:: Data extracts ::

------------------------------

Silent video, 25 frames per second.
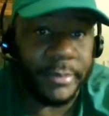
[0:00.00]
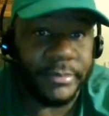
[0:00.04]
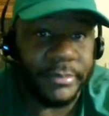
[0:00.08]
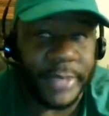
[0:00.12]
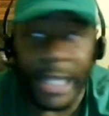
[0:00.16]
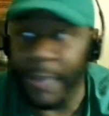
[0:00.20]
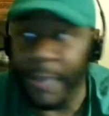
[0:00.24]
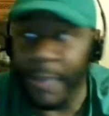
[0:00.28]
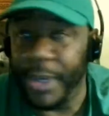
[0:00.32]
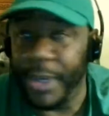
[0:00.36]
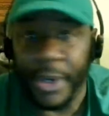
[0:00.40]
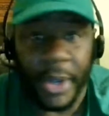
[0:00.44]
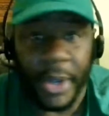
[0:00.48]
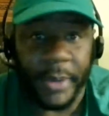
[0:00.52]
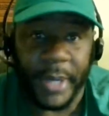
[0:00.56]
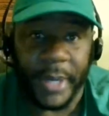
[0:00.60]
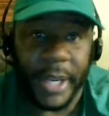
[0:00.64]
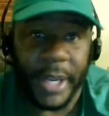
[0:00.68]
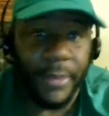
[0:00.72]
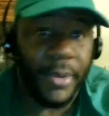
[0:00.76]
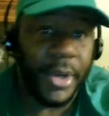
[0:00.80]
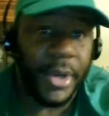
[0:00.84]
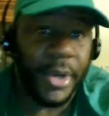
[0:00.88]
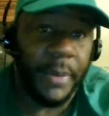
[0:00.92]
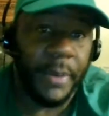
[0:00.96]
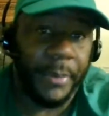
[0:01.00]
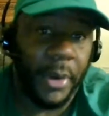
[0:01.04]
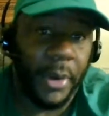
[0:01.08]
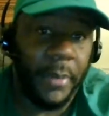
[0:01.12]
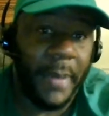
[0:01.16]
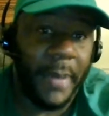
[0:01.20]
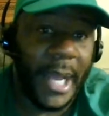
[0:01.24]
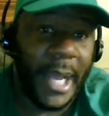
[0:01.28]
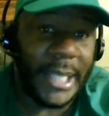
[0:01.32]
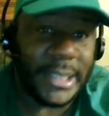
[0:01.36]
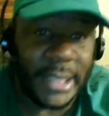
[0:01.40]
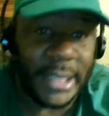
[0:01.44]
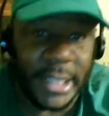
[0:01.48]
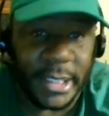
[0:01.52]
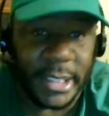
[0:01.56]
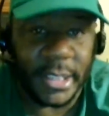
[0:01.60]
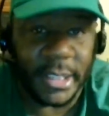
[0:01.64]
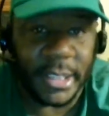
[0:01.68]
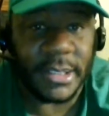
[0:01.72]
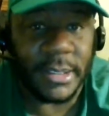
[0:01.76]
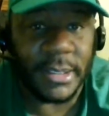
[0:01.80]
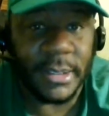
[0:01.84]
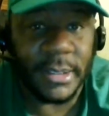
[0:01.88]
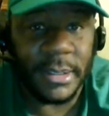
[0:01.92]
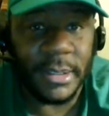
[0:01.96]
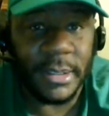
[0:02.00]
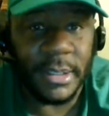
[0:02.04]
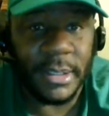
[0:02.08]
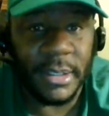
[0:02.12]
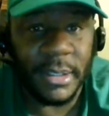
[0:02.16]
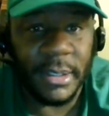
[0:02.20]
They went up. They went up on my tickets.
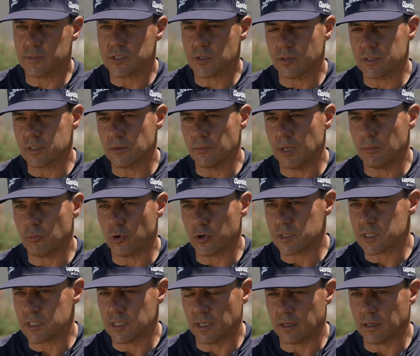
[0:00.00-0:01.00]
so it's a bit more
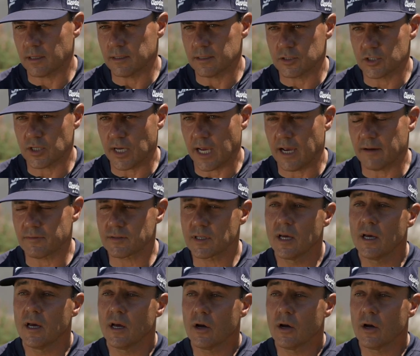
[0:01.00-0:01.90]
snug on the shaft.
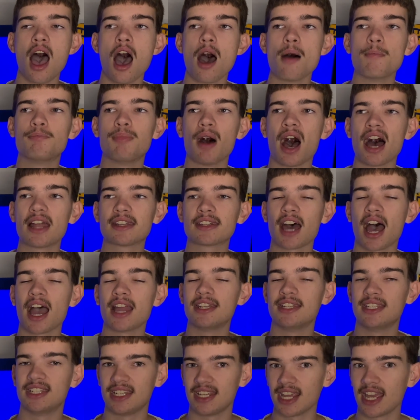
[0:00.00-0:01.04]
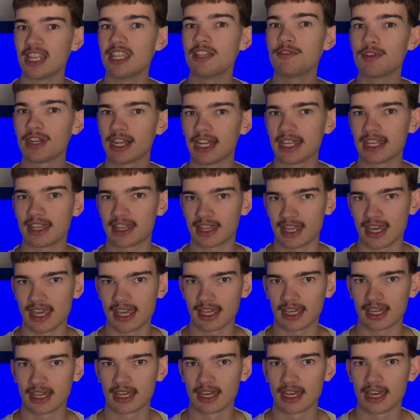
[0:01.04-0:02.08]
but I genuinely
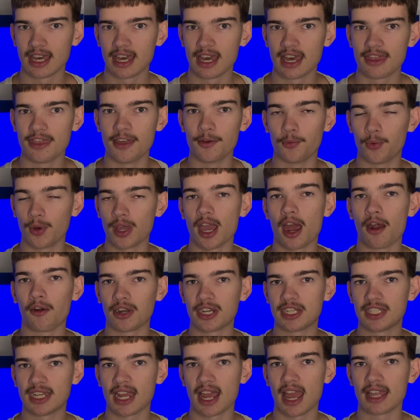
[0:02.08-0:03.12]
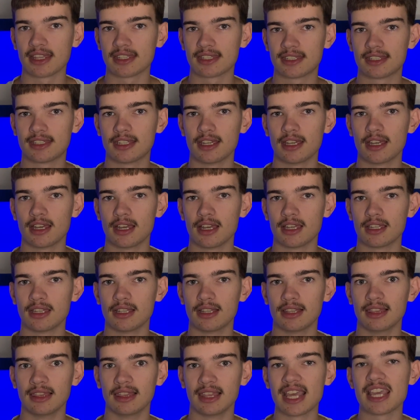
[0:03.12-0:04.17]
think that we are a chance to
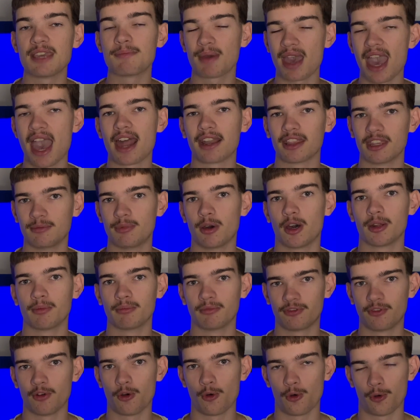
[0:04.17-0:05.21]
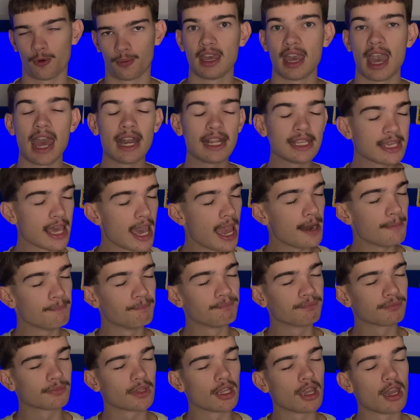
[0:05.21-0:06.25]
leap out of the bottom 4. And again,
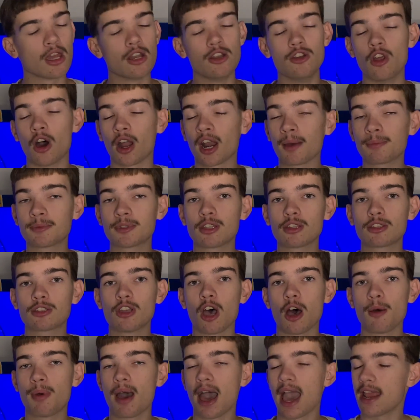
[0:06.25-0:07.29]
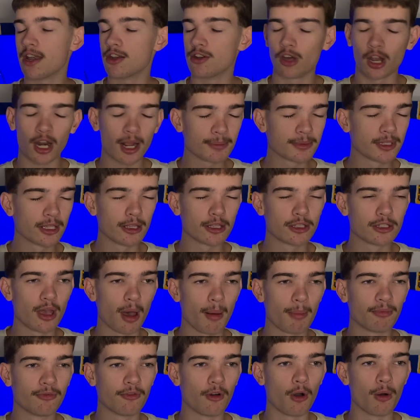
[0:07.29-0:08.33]
not up to the top 8, not up to the
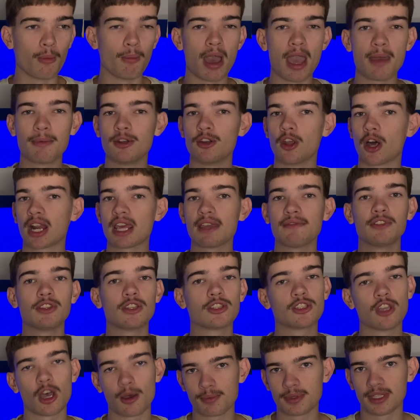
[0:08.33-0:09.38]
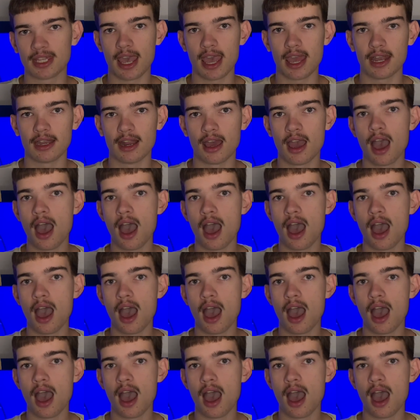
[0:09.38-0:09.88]
top 4, maybe not even the top 10.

------------------------------

:: What you need to do ::
Without including any pictures, repeat the records above exactly.

:: Output of the exercise ::
Silent video, 25 frames per second.
[0:00.00]
[0:00.04]
[0:00.08]
[0:00.12]
[0:00.16]
[0:00.20]
[0:00.24]
[0:00.28]
[0:00.32]
[0:00.36]
[0:00.40]
[0:00.44]
[0:00.48]
[0:00.52]
[0:00.56]
[0:00.60]
[0:00.64]
[0:00.68]
[0:00.72]
[0:00.76]
[0:00.80]
[0:00.84]
[0:00.88]
[0:00.92]
[0:00.96]
[0:01.00]
[0:01.04]
[0:01.08]
[0:01.12]
[0:01.16]
[0:01.20]
[0:01.24]
[0:01.28]
[0:01.32]
[0:01.36]
[0:01.40]
[0:01.44]
[0:01.48]
[0:01.52]
[0:01.56]
[0:01.60]
[0:01.64]
[0:01.68]
[0:01.72]
[0:01.76]
[0:01.80]
[0:01.84]
[0:01.88]
[0:01.92]
[0:01.96]
[0:02.00]
[0:02.04]
[0:02.08]
[0:02.12]
[0:02.16]
[0:02.20]
They went up. They went up on my tickets.
[0:00.00-0:01.00]
so it's a bit more
[0:01.00-0:01.90]
snug on the shaft.
[0:00.00-0:01.04]
[0:01.04-0:02.08]
but I genuinely
[0:02.08-0:03.12]
[0:03.12-0:04.17]
think that we are a chance to
[0:04.17-0:05.21]
[0:05.21-0:06.25]
leap out of the bottom 4. And again,
[0:06.25-0:07.29]
[0:07.29-0:08.33]
not up to the top 8, not up to the
[0:08.33-0:09.38]
[0:09.38-0:09.88]
top 4, maybe not even the top 10.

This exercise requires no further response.